Exercise:
Please repeat the records exactly. The pictures are to be left out.

START Information given

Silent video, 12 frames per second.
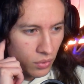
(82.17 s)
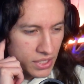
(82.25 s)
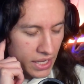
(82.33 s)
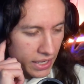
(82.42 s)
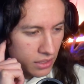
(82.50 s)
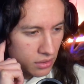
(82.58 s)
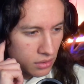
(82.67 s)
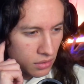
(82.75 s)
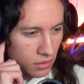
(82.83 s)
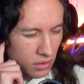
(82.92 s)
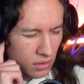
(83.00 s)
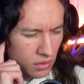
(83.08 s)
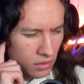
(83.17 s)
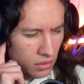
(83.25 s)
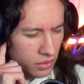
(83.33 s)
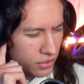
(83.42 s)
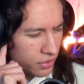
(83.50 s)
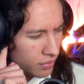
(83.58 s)
that?
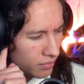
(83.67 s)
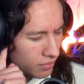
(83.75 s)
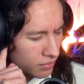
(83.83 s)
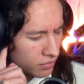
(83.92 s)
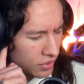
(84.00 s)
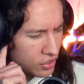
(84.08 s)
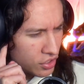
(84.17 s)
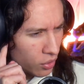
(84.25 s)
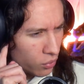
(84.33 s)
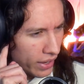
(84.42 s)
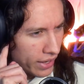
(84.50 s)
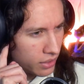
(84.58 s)
There's no way.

END Information given

Task answer:
Silent video, 12 frames per second.
(82.17 s)
(82.25 s)
(82.33 s)
(82.42 s)
(82.50 s)
(82.58 s)
(82.67 s)
(82.75 s)
(82.83 s)
(82.92 s)
(83.00 s)
(83.08 s)
(83.17 s)
(83.25 s)
(83.33 s)
(83.42 s)
(83.50 s)
(83.58 s)
that?
(83.67 s)
(83.75 s)
(83.83 s)
(83.92 s)
(84.00 s)
(84.08 s)
(84.17 s)
(84.25 s)
(84.33 s)
(84.42 s)
(84.50 s)
(84.58 s)
There's no way.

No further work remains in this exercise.